The two customary types of foam insulation — Polyurethane (R 6.3) and Polystyrene (R 4) —  are highly versatile and highly effective means for insulation. Polyurethane is a sprayable foam made by a reaction of two chemical agents, and Polystyrene is a solid that strongly resembles Styrofoam.

Polyurethane comes in two forms: open and closed-cell foams. Open-cell foam is softer and allows some air in, while closed-cell foam is harder and lets no air in. It is not safe to leave Polyurethane exposed with risks of asthma, irritation to the skin and eyes, and even long term health damage being possibilities. 

The highest risk for negative effects will occur in the first few days after the foam has been sprayed. But, even after that, because of some of the chemicals present, it is not a good idea to leave the foam exposed. Furthermore, the foam can be highly flammable so it should have at least something covering it.

Polystyrene is made in factories that deal with chemicals that can be dangerous on their own, but the foam itself doesn’t appear to be toxic once it is formed or in a wall. However, because of its combustible properties, fire-retardant is often added to the foam, which has been criticized for its carcinogenic properties. Here is a short article about fire retardants sourced from an actual firefighter.  

So, whether you are using regular foam with or without the fire retardant, you should cover it up. Either the foam will be highly flammable, or it will be potentially highly toxic.

What Should I Cover The Insulation in My Garage With?

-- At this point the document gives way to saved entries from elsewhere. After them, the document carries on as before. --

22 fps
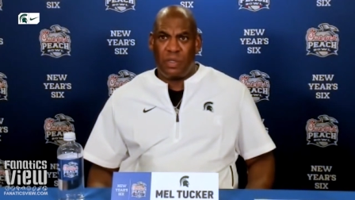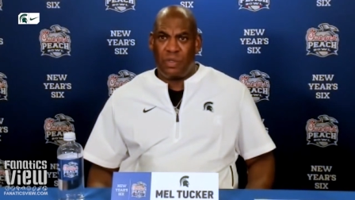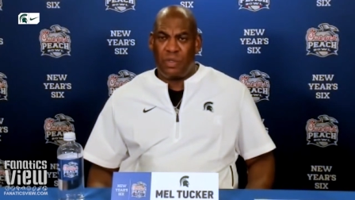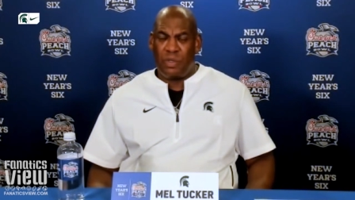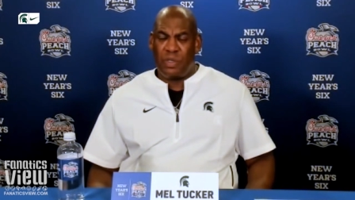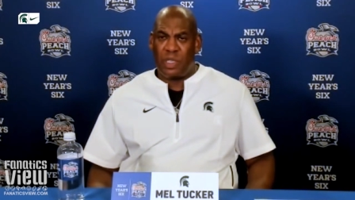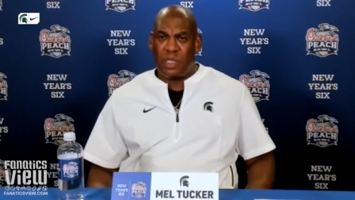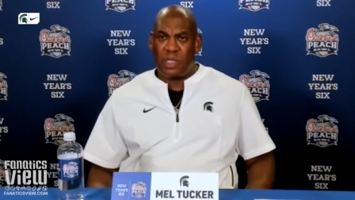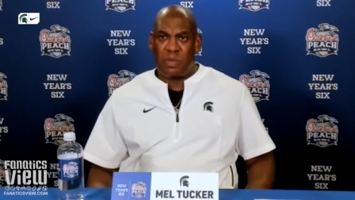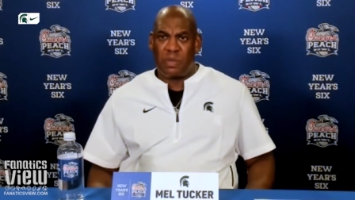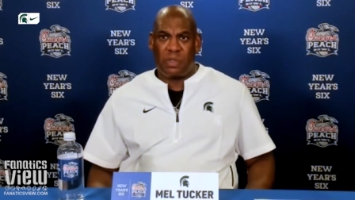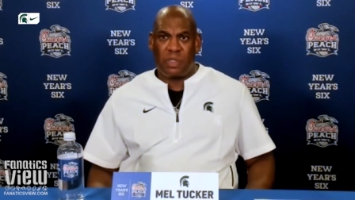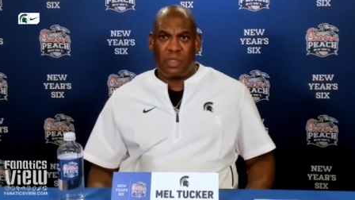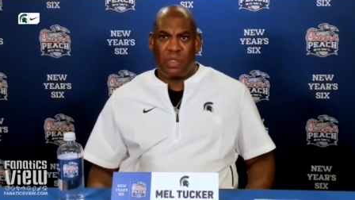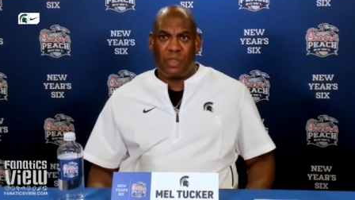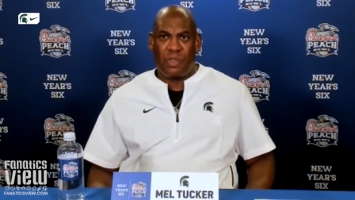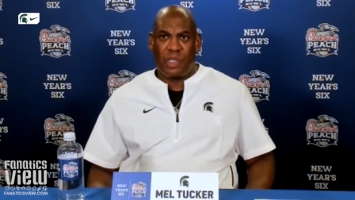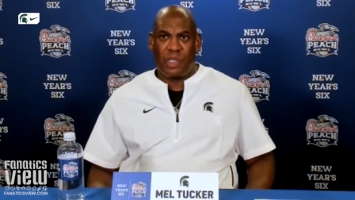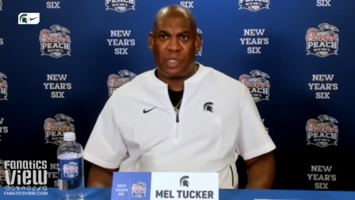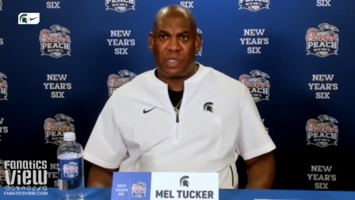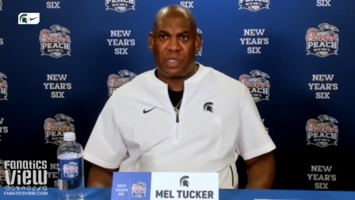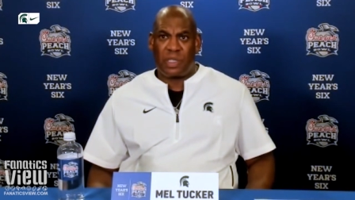You just you
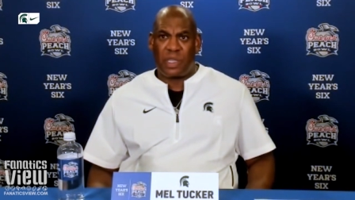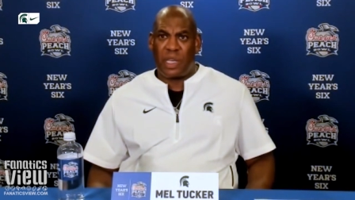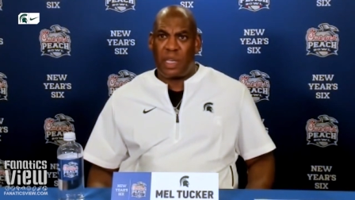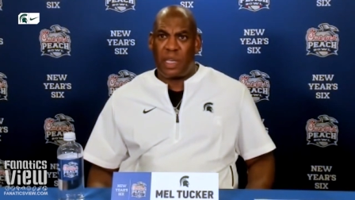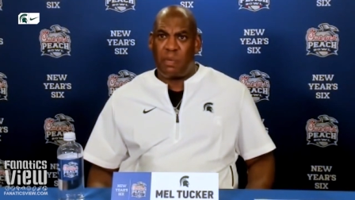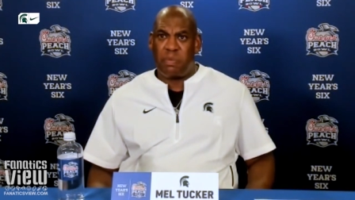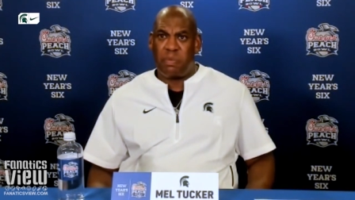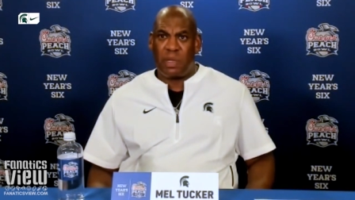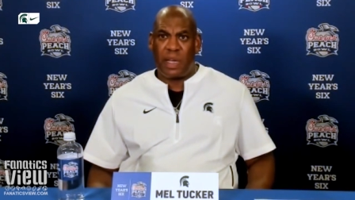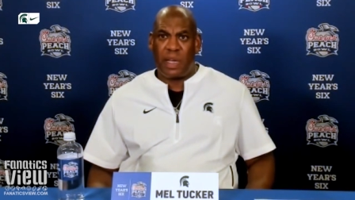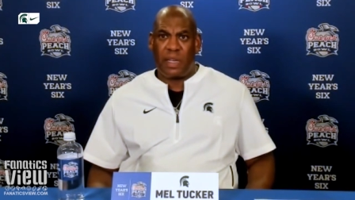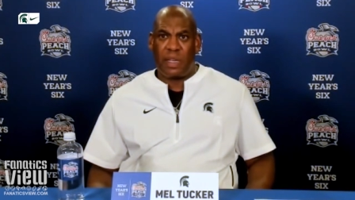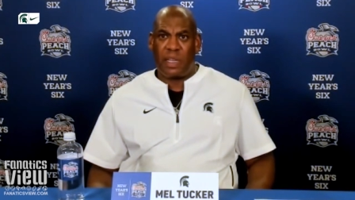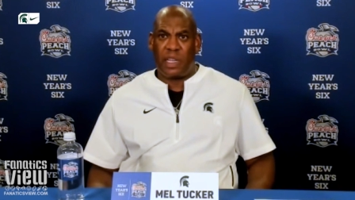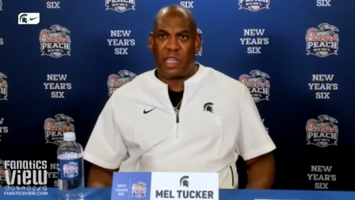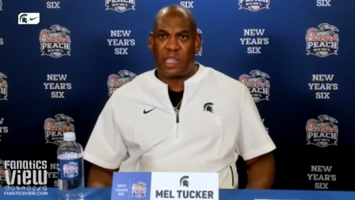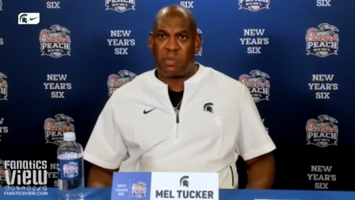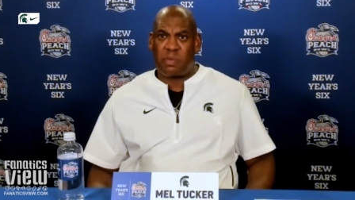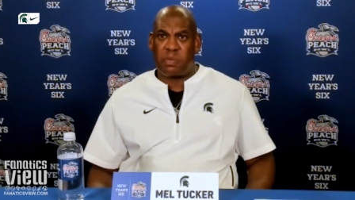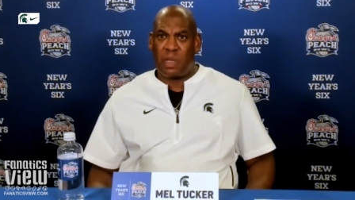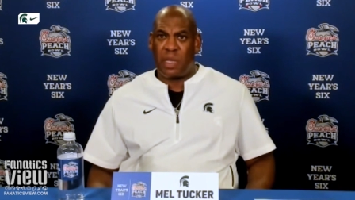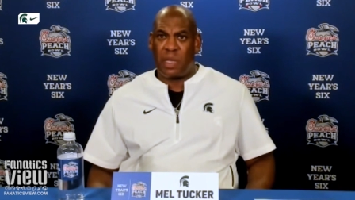just keep playing the
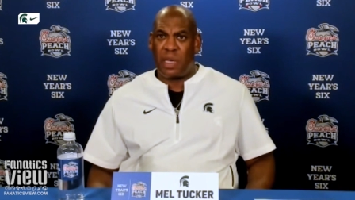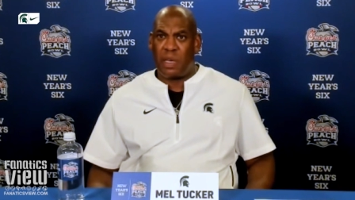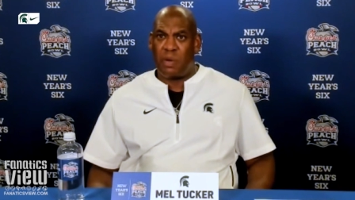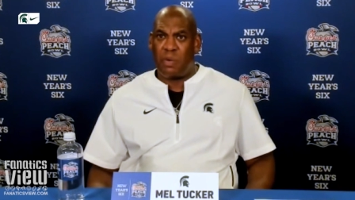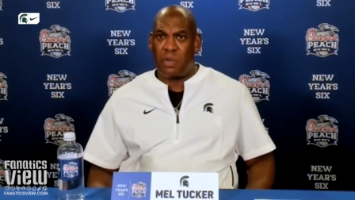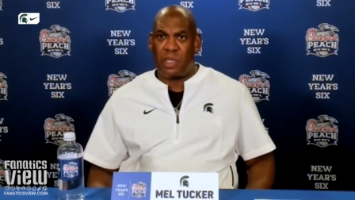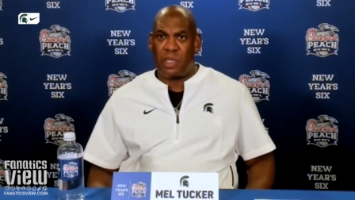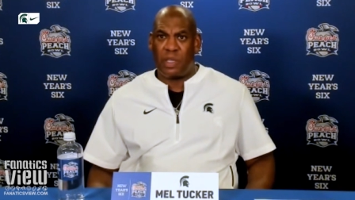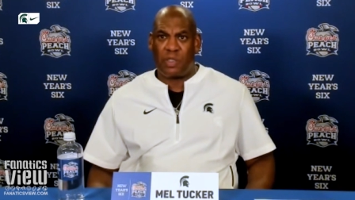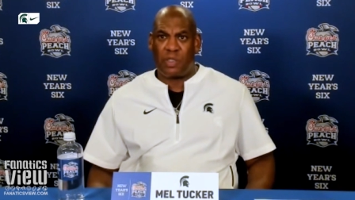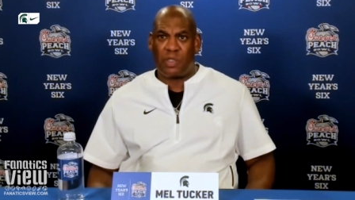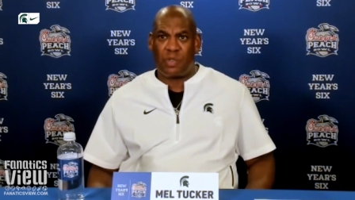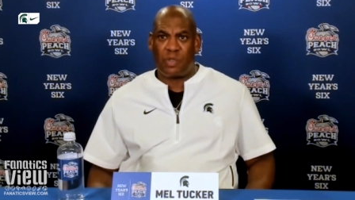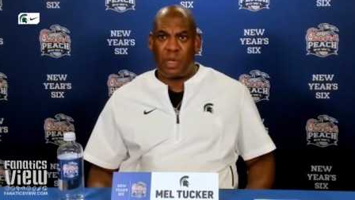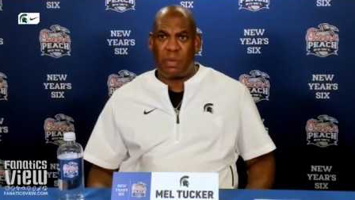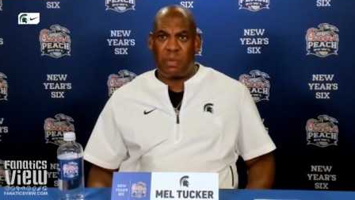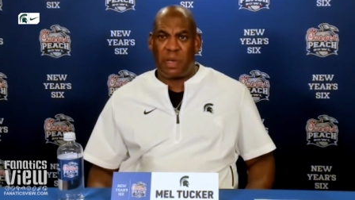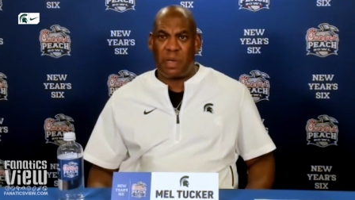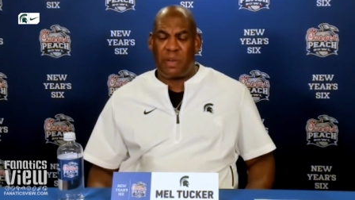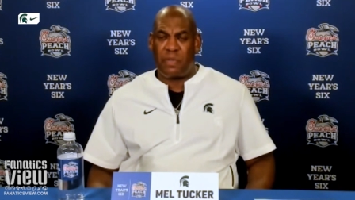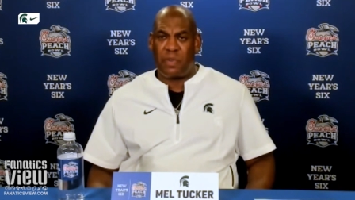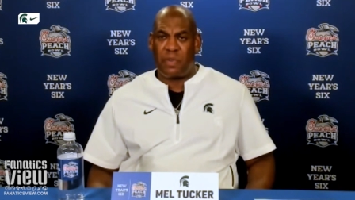next play with
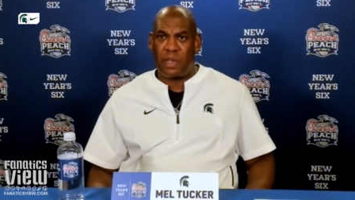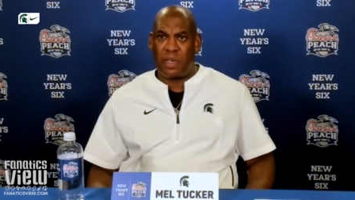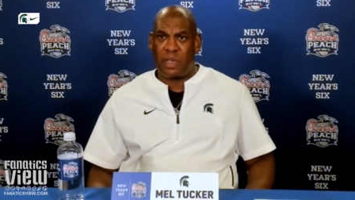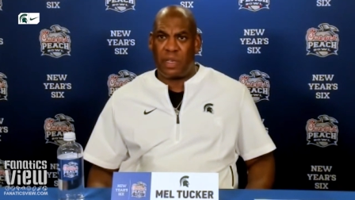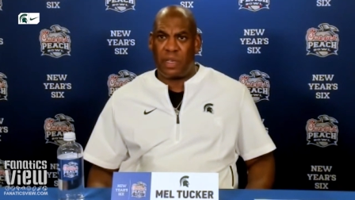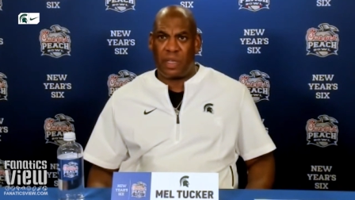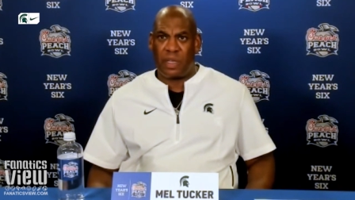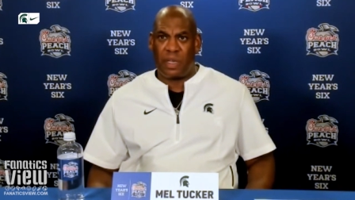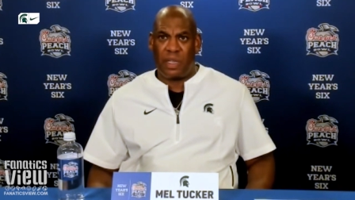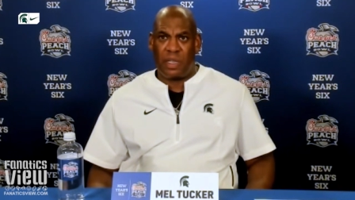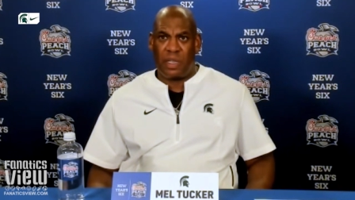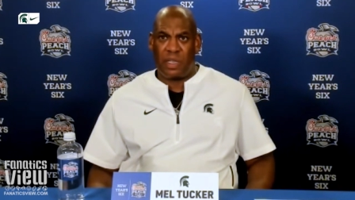extreme effort and,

Walls as we know them are largely constructed of drywall. Drywall is the primary material used to cover insulation. It’s also safe and has a respectable amount of fire-resistance.

Foil faced insulation is another common material used to cover insulation. It is traditionally used with fiberglass batts (the pink roles). It is an extremely effective insulator, but it often has backing — made of paper — that can be a fire hazard.

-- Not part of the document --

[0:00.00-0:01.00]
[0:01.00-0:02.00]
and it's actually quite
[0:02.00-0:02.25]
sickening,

Some are curious if plastic can be a good covering for insulation. If you are doing a weekend renovation, like painting the non-exposed walls in a garage, and need to cover the insulation up, then plastic can be fine. But long term, moisture can get trapped between the plastic and the insulation, which can produce mold.

Sometimes home renovations are just not possible during a given period due to lack of resources or time. But, in the meantime, at least take the necessary precautions so that you and your loved ones can be safe. 

If someone in your house sleeps in a room with exposed insulation, consider moving them out until you can cover it with drywall or foil. Otherwise, if others don’t often occupy the exposed areas often, then your project can wait a bit. But don’t wait forever.

Can Insulation Get Moldy?

Whether a pipe bursts and causes a flood in your home or you just live in a rainy city, mold can be a serious concern. Insulation, being connected to the skeleton of the house, raises concerns about mold even more. As you might expect, some types of insulation can get moldy.

Fiberglass on its own is both water-resistant and mold resistant. If you elect to have backing on your fiberglass, then it can be a source for mold to grow on. It should be fine unless the backing gets wet, however. But, covered or not covered, if the fiberglass is just by itself, mold should not be a concern. 

Because cellulose is mostly made of paper, it can be a huge source of mold. Make sure that wherever your cellulose is exposed —  whether it’s in the garage, attic, or rooms —  that there aren’t cracks in the roof or the walls to ensure maximum dryness, and cover it whenever you can. 

Mineral wool is even more water-resistant than fiberglass is, so whether it’s open to airflow or closed by a wall, there shouldn’t be any mold on it.

Both open-cell and closed-cell polyurethane are water-resistant, but open-cell foam — being softer — is not entirely waterproof. Some damage can occur if water is exposed to open-cell foam, but mold doesn’t grow on the foam itself. Closed-cell foam is closer to being completely waterproof and is the better option exclusively from the perspective of water damage. It shouldn’t get mold either.  

Polystyrene is not entirely waterproof, but it is water-resistant and appears to always dry out even if exposed to water. You should be safe from mold here too.